TASK STATEMENT —
The data should be written out in full, exactly as it stands, and the pictures dropped.

□ □ □ □

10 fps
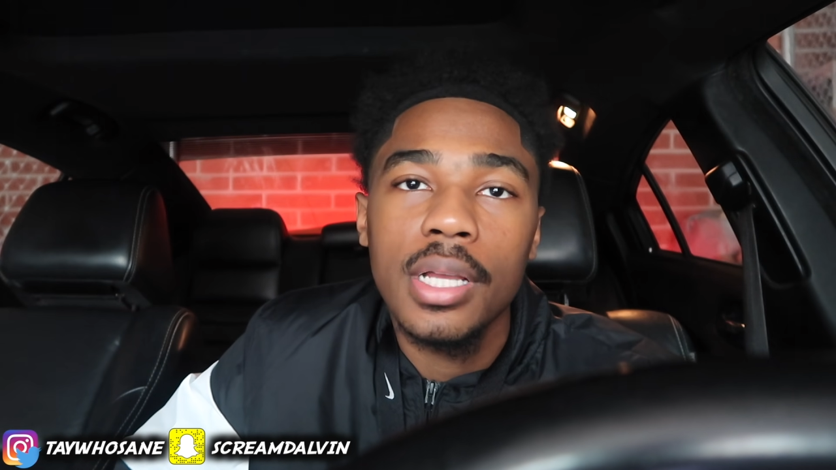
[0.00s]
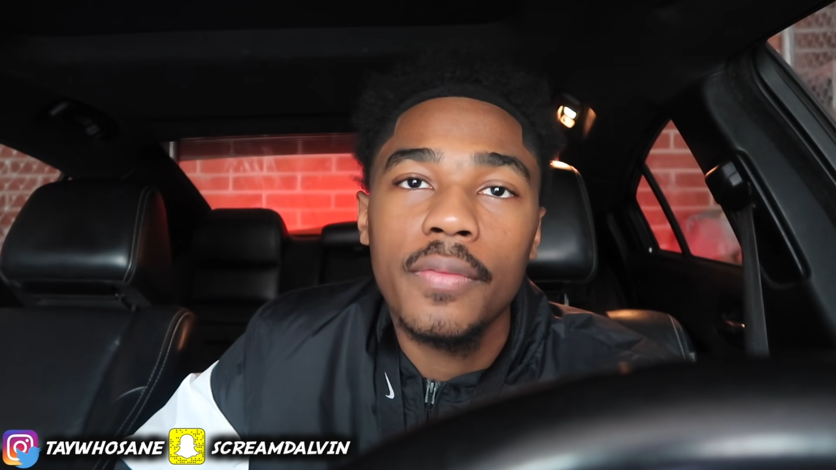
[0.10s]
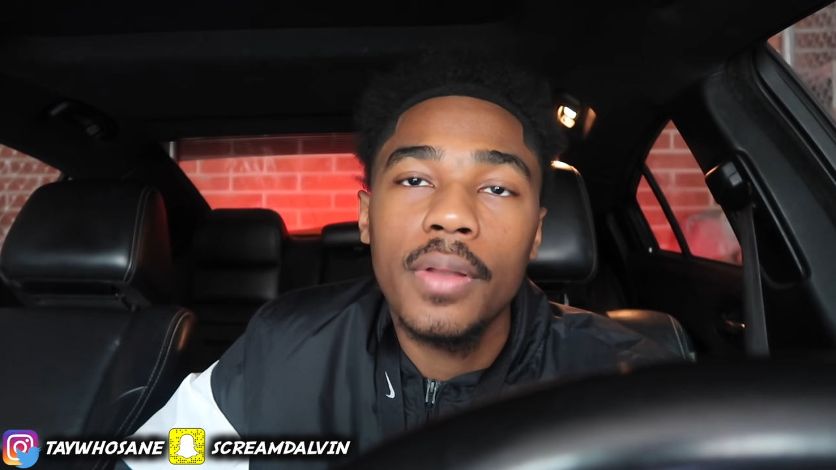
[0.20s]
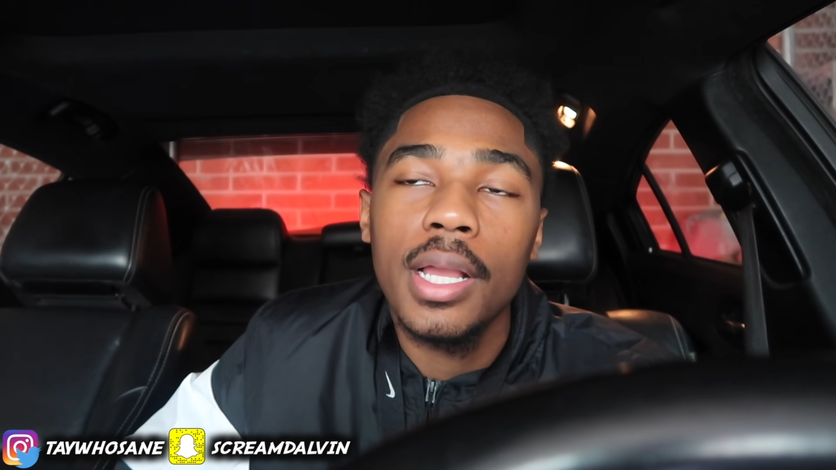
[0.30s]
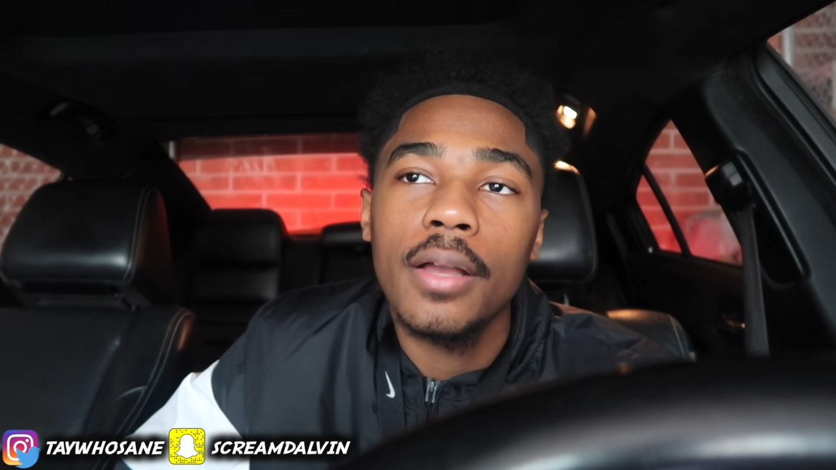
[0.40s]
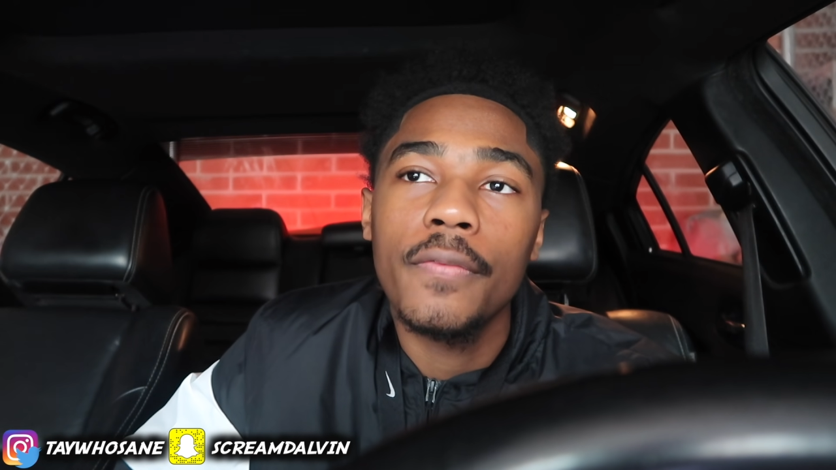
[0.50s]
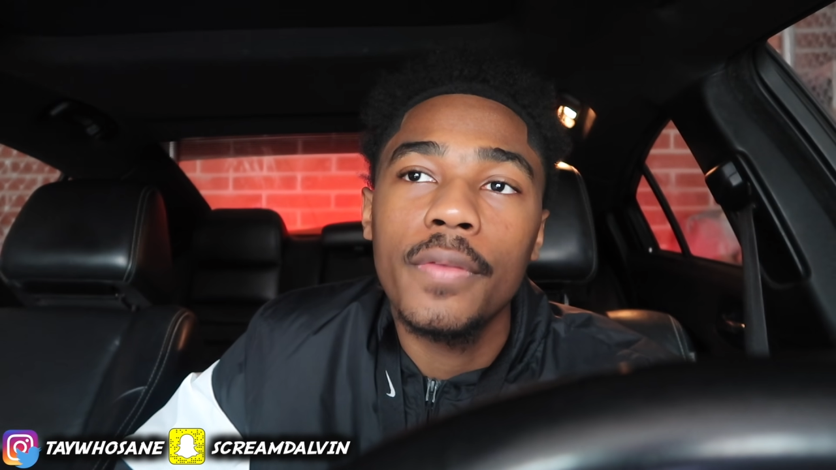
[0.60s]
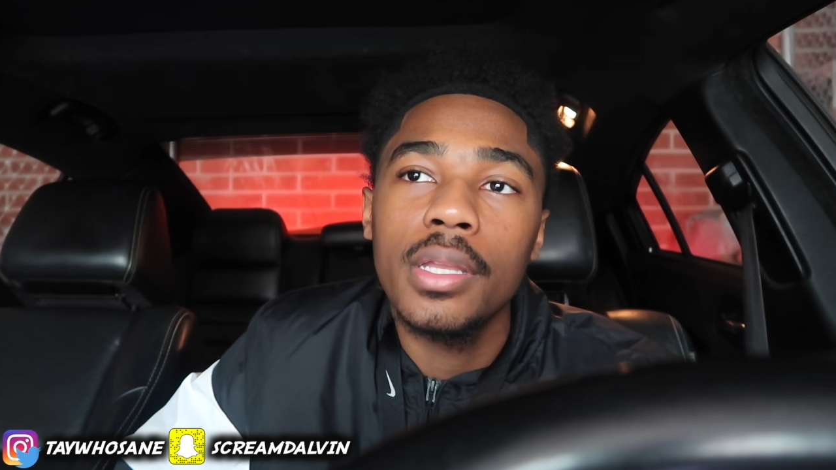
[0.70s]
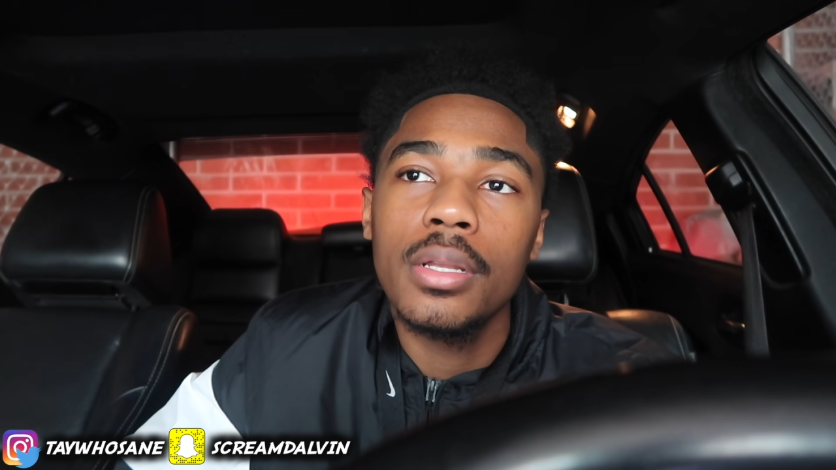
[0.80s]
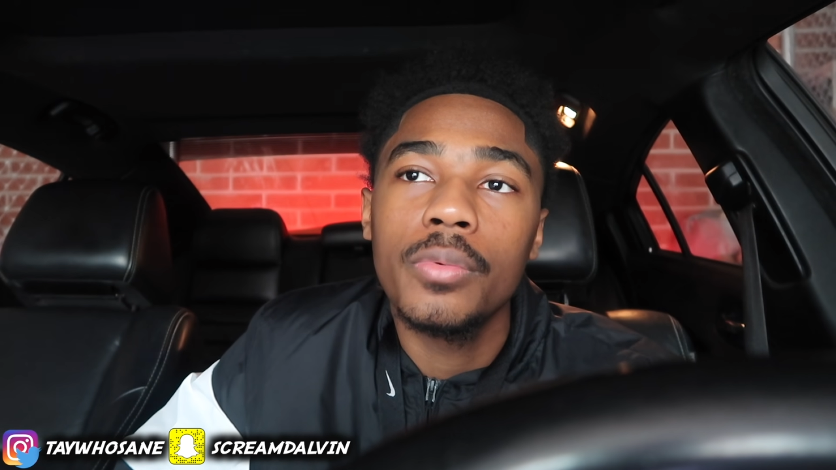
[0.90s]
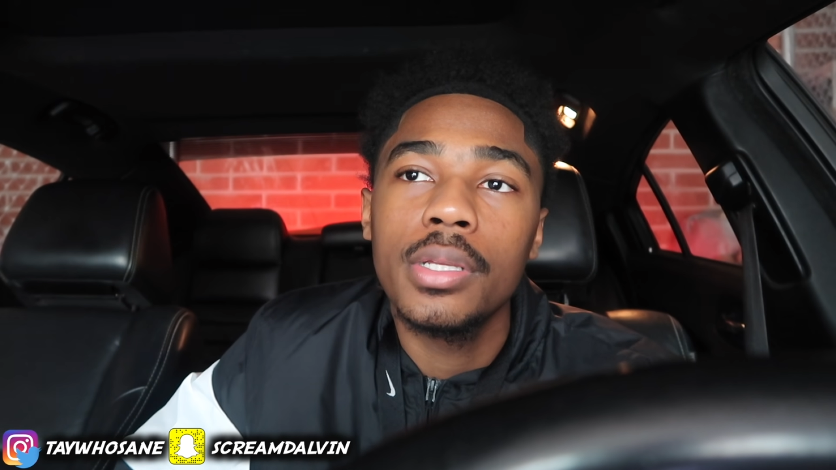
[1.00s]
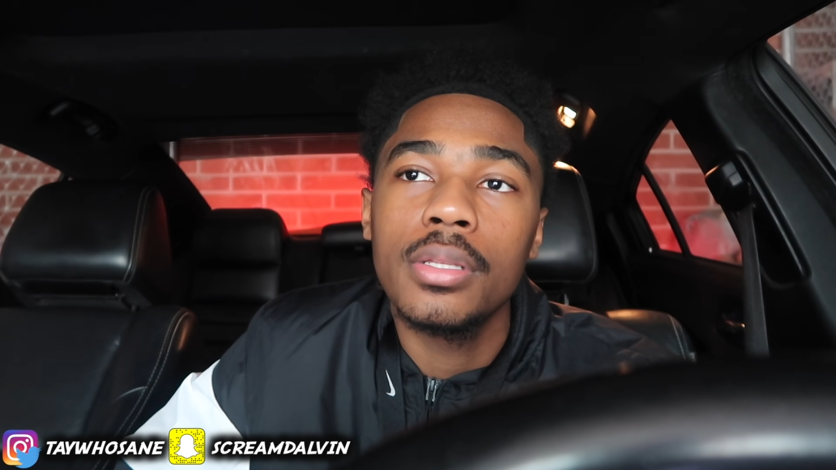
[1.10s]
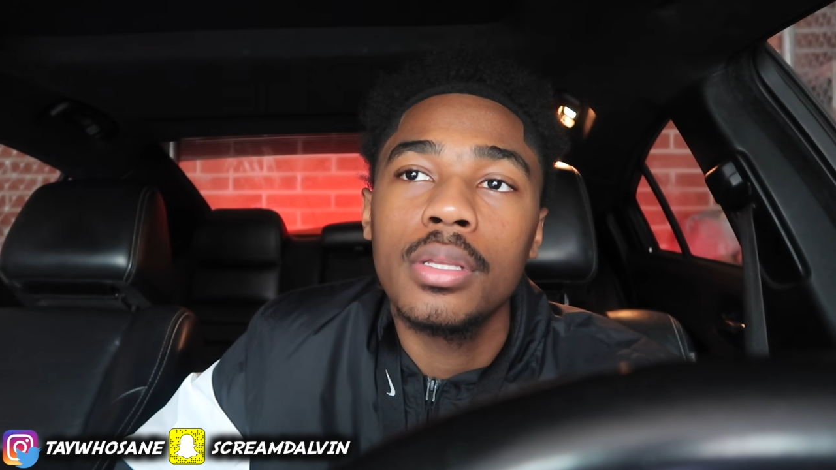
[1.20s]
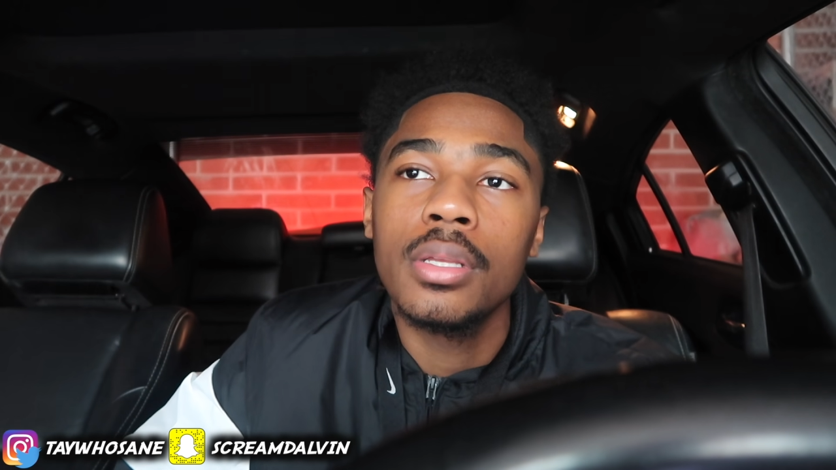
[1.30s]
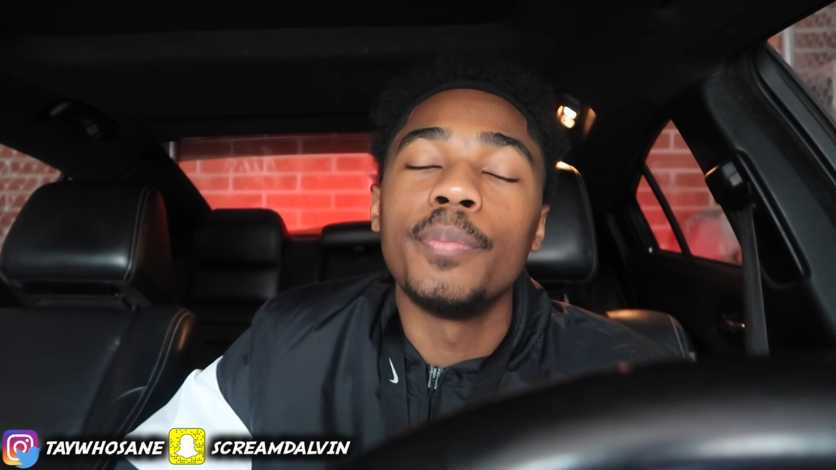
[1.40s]
I feel like I feed it with
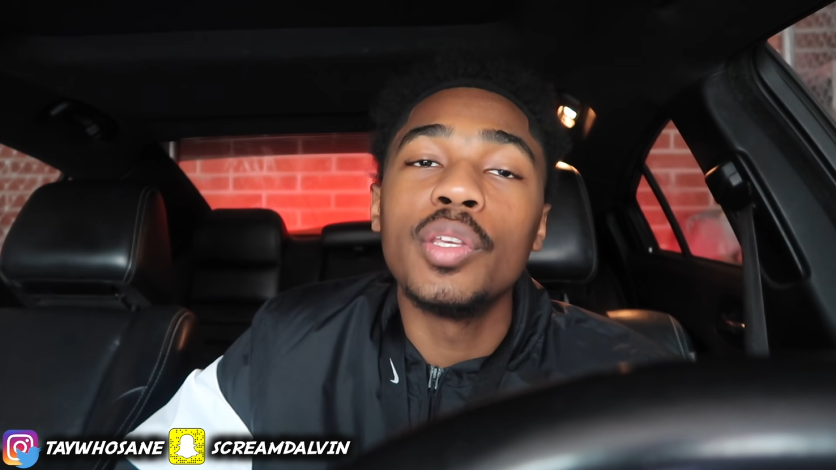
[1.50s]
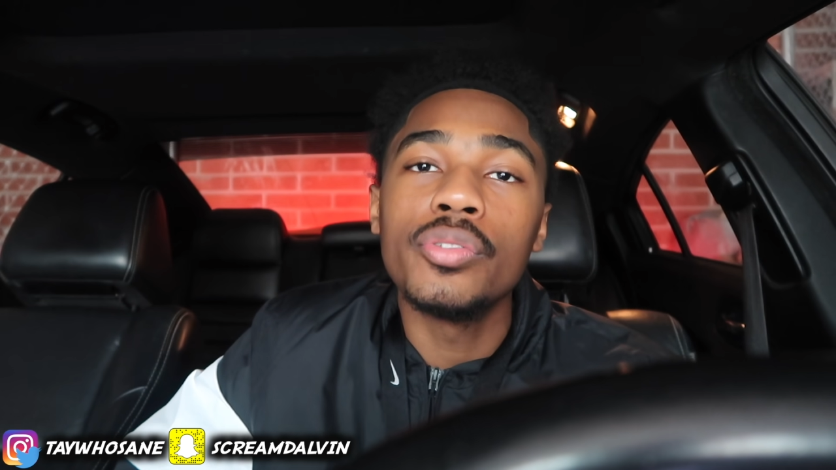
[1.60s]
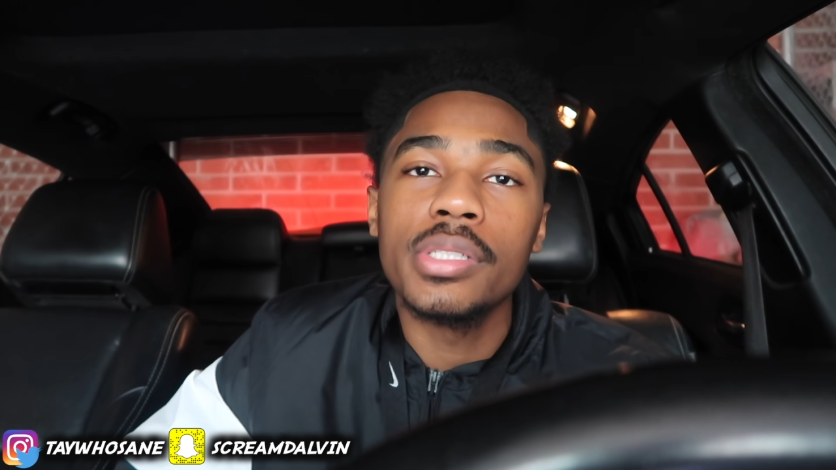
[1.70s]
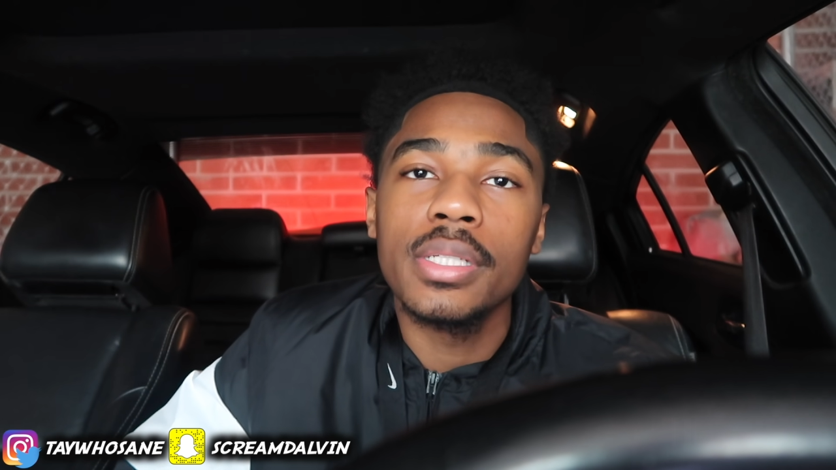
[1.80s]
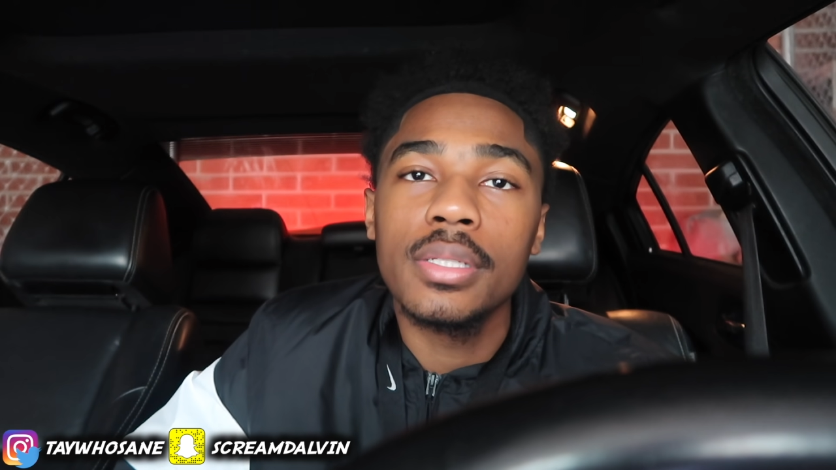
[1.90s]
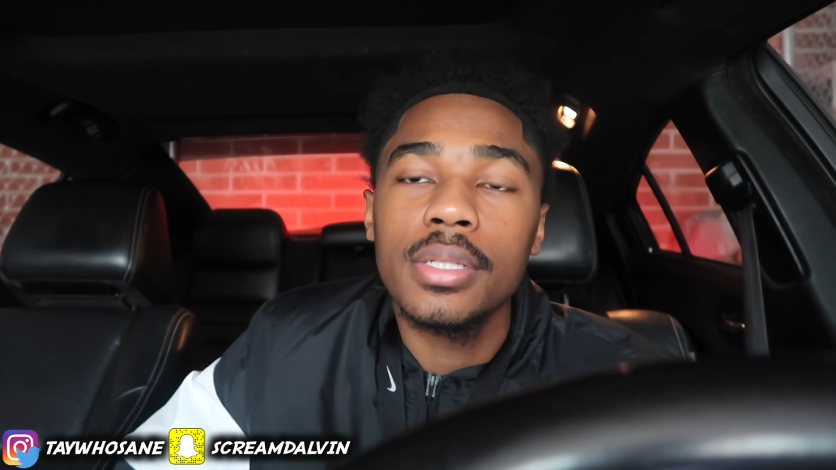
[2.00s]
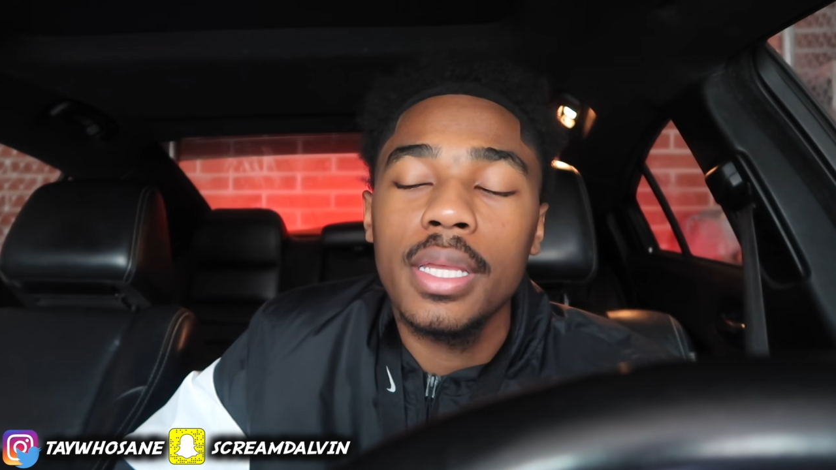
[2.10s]
music,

□ □ □ □

ANSWER TO THE EXERCISE —
10 fps
[0.00s]
[0.10s]
[0.20s]
[0.30s]
[0.40s]
[0.50s]
[0.60s]
[0.70s]
[0.80s]
[0.90s]
[1.00s]
[1.10s]
[1.20s]
[1.30s]
[1.40s]
I feel like I feed it with
[1.50s]
[1.60s]
[1.70s]
[1.80s]
[1.90s]
[2.00s]
[2.10s]
music,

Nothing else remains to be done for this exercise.